Now you could write some code that goes through all ten chosen questions and assigns a point to either A or B based on this joint probability. At the end of each exam, the winner is the one with the most points. Do this many of times and look at the probability of A winning over B.

I've written some code that does this here: https://nbviewer.jupyter.org/github/kevinmcinerney/exam_probabilities/blob/master/exam_probabilities.ipynb

The graph doesn't render on the link, but looks like this:

This simulation used values $$P_{ai} = P_{bi} = 0.5$$

In this example, I ran 1000 exams each one made up of 25 questions, but all form the same set of 100 questions. The y-axis is the probability that A did better than B on an exam. The exam number from (0-1000) is along the x-axis

Both A and B had random P of getting a question correct so the graph converges on 50%. I used 25 questions, because 10 isn't very representative of the population containing 100 questions. Using ten questions the graph is more likely to converge to a % close to or around 50%. The three lines are three separate trials.
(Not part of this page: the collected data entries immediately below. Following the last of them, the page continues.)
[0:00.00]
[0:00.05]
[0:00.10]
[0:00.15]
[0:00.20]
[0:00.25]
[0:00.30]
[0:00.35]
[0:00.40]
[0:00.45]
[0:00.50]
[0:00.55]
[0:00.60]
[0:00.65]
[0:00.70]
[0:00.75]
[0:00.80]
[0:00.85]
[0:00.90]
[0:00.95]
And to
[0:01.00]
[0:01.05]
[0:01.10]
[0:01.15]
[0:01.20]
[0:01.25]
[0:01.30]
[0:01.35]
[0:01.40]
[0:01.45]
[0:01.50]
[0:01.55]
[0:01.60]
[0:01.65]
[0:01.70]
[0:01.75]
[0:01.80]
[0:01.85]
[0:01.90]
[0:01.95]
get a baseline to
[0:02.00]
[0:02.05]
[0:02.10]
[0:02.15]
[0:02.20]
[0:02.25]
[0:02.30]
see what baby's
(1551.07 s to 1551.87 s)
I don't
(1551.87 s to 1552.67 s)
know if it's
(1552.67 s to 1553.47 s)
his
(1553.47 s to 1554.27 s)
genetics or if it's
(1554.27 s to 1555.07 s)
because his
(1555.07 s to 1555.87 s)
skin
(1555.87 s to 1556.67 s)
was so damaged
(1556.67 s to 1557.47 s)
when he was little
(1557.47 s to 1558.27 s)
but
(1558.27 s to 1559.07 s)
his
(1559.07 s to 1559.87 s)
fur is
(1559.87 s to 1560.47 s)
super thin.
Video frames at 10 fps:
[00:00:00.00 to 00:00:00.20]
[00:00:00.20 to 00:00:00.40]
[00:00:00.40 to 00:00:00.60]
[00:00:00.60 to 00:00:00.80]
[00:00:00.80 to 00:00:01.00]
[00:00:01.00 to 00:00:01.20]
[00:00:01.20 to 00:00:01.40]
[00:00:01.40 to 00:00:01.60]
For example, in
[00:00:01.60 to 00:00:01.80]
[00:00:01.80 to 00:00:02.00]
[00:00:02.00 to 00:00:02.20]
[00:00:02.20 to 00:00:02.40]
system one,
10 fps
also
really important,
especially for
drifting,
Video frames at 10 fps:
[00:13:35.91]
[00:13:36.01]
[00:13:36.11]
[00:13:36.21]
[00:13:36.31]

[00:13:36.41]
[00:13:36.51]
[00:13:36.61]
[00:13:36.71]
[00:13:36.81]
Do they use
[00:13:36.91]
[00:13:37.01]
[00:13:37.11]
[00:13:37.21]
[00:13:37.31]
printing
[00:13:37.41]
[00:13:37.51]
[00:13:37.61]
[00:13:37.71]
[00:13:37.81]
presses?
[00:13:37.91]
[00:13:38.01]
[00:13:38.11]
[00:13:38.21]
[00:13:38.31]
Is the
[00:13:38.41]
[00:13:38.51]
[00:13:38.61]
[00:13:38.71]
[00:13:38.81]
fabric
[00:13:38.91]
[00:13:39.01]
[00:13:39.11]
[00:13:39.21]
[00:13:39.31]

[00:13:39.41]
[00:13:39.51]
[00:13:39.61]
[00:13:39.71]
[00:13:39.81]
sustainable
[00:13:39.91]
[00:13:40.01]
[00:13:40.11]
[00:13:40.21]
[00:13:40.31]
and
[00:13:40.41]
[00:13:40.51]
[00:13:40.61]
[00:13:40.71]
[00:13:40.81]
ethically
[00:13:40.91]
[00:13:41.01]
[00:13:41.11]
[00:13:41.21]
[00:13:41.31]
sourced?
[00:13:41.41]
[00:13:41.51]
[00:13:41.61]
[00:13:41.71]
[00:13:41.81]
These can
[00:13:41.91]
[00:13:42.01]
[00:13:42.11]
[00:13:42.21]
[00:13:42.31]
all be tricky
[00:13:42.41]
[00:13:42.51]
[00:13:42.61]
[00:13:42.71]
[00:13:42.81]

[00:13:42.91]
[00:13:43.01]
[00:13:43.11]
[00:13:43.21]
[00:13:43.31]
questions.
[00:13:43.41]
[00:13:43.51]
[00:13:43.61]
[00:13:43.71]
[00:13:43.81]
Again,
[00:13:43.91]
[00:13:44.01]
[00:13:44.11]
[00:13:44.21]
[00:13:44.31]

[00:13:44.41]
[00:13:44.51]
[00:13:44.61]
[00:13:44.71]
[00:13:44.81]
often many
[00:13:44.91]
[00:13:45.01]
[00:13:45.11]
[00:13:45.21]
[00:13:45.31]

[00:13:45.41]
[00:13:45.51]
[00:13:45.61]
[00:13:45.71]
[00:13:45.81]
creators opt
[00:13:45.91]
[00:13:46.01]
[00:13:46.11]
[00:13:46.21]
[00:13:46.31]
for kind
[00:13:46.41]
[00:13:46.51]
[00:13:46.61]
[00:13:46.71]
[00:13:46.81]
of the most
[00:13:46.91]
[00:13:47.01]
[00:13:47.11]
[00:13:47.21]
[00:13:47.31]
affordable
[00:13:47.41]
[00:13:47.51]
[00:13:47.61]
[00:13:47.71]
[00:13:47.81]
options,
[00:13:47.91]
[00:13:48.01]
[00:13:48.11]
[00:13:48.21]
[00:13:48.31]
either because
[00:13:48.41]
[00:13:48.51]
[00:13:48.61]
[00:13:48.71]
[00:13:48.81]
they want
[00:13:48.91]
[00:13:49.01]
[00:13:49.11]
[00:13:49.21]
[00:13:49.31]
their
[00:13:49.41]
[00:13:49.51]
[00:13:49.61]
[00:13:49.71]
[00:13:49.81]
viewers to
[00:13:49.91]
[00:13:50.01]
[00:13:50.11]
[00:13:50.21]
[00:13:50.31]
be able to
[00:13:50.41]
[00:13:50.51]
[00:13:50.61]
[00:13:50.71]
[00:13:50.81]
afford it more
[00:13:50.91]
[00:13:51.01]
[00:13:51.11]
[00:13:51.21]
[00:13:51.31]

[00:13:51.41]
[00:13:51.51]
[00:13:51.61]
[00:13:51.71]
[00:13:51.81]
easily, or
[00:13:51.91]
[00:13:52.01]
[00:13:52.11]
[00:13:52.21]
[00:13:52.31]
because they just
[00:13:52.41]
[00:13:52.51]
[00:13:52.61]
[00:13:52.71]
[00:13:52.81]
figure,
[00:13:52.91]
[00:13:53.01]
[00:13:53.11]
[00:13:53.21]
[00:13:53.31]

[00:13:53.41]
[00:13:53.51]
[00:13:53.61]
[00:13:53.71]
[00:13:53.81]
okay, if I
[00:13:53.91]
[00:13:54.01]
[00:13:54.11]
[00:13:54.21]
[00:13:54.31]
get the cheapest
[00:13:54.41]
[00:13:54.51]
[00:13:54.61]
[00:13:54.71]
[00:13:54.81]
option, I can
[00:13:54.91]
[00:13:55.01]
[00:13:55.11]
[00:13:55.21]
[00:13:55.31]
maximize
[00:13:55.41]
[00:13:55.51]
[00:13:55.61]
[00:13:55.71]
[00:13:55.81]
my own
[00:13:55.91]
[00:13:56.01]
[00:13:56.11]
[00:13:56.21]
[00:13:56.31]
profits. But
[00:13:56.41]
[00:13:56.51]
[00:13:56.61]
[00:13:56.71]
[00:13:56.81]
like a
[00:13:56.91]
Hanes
• I hope that the graphs would not converge on $50\%.$ When the $P_{ai}$ and $P_{bi}$ are independently uniformly distributed between $0$ and $1,$ they should converge to a value very close to $41\%.$ That is due to the fact that (a) both students have equal chances of coming out with a higher score and (b) there is about an $18\%$ chance that they will tie.
– whuber
Apr 19, 2018 at 22:30
• It wasn't clear in my answer, but the the simulation used $P_{ai} = P_{bi} = 0.5.$ Not the probabilities 0.8 and 0.9 used in an earlier example. Does that clarify or am I still missing your point? Apr 19, 2018 at 23:19
• You miss the point: When none of the $(P_{ai},P_{bi})$ pairs is $(0,1)$ or $(1,0),$ there is a positive chance that the students will get the same total score. When all those pairs are equal, as in your example, it therefore becomes impossible that one student's score will exceed the other's with a 50% chance. In your example the chance is only 41%. A close look at your plot suggests it is consistent with 41% but not with 50%. (The exact answer in your case is easy to obtain because all the probabilities are equal: 41% approximates $215955/524288.$)
– whuber
Apr 20, 2018 at 13:40